A good time to schedule an appointment is when you have your routine medical checkups scheduled, such as before or after the holidays.
3. Keep Your Eyes Hydrated
Currently, 5 million adults above the age of 50 are affected by dry eyes syndrome. This phenomenon is now becoming increasingly common among youngsters too, due to the increase in screen time.
Drinking plenty of water is an easy way to prevent computer vision syndrome. It helps keep your eyes hydrated, so they’re less likely to get dry and irritated.
A healthy diet can also help keep your eyes feeling great. Eat more fruits and vegetables, which contain antioxidants that protect against oxidative stress, which is, in simple words, the damage done by free radicals in the body.
Another good way to prevent dry eye symptoms is by using an eye drop. If you have dryness along with redness or irritation of your eyelids or conjunctiva, the clear covering over the white part of the eye, an eye drop might be required to give you relief.
4. Adjust Your Screen Settings
First, you should make sure your computer screen is at eye level. The strain on your neck will increase dramatically if it’s too low or too high. A good rule of thumb is to place the top of your computer monitor at eye level when sitting in a chair for an hour or so.
Secondly, set the brightness on your monitor. The brightness should be optimum. It should be just enough so that you can comfortably read everything on it without hurting your eyes.
Thirdly, get some glare filters. As anyone who has ever looked directly into a window knows, glare can be very painful after a while. Even some great tools online allow people with glasses prescriptions to customize their filters based on their specific needs. You may need prescription glasses if you haven’t already.

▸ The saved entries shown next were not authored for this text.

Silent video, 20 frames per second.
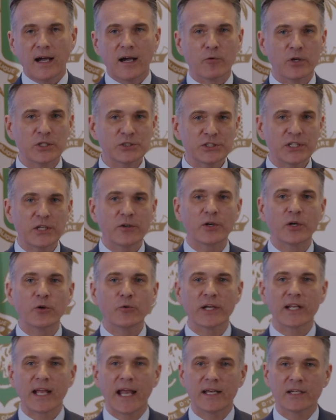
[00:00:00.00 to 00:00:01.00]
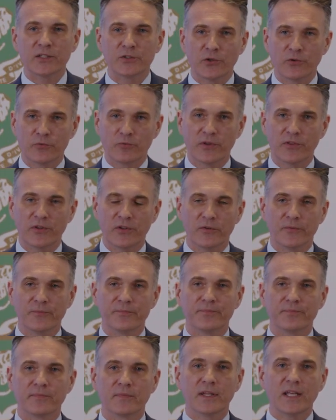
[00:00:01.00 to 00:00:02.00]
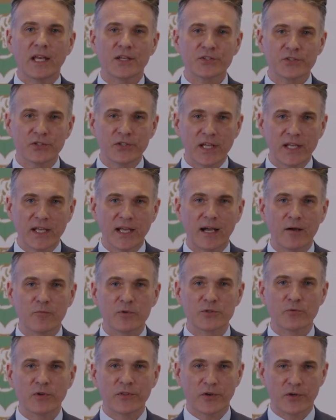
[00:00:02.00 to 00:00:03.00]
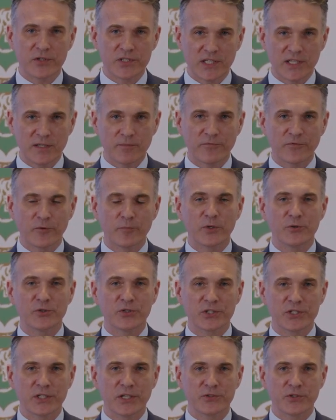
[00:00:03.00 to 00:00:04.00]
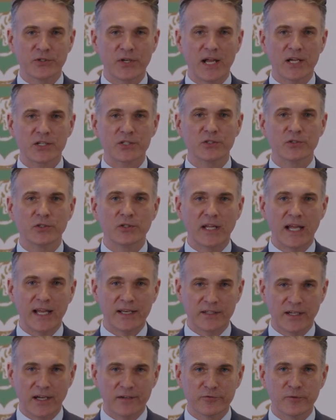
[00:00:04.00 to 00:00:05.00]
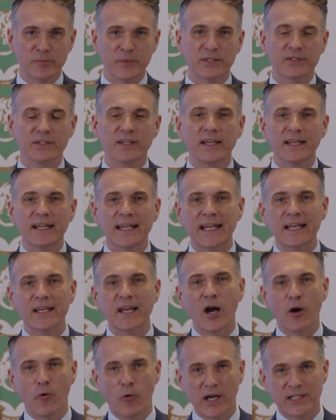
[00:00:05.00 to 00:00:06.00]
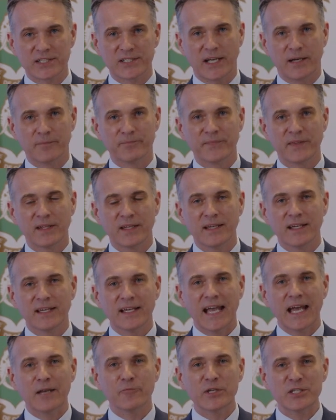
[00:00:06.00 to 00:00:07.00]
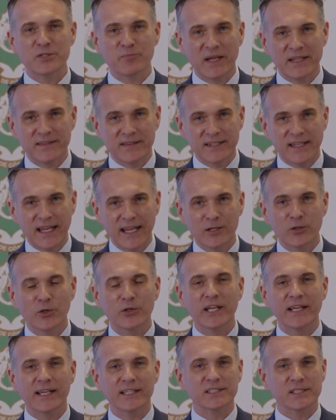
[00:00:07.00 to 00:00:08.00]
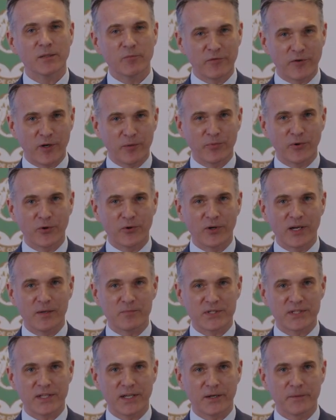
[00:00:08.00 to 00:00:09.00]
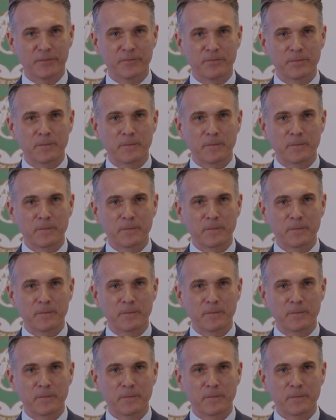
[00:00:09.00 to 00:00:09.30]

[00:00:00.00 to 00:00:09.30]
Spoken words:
I want to share a quick anecdote with you. Yesterday, I was with our team from Nutrition International and government in Hawassa, and we spent the day looking at some of our programs there.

5. Use Proper Lighting and Position Your Screen
To prevent eye strain, you should use a lamp or other source of light to create even illumination in the area where you’re working.
The best lighting is indirect, meaning it comes from above and behind your head, so there’s no glare on your screen. Avoid bright overhead lights that cause reflections on the screen surface.
If this isn’t possible, try to move the screen away from the light source and turn off any additional room lights. Use dimmer switches when adjusting brightness levels to set up a new workspace or switch between tasks throughout an average day at home or work.
It’s also important to make sure that whatever position you choose for your computer monitor allows users’ eyes to align naturally with its center point without straining too much neck movement, which can lead to headaches.
Often, computer vision syndrome can be managed with simple preventive strategies.
To summarize, take regular breaks from staring at your computer or phone, adjust your screen settings to reduce glare, keep your eyes hydrated and get an eye exam done.
Also, use proper lighting, position your screen appropriately and ensure there is plenty of natural light in the room where you work on your computer.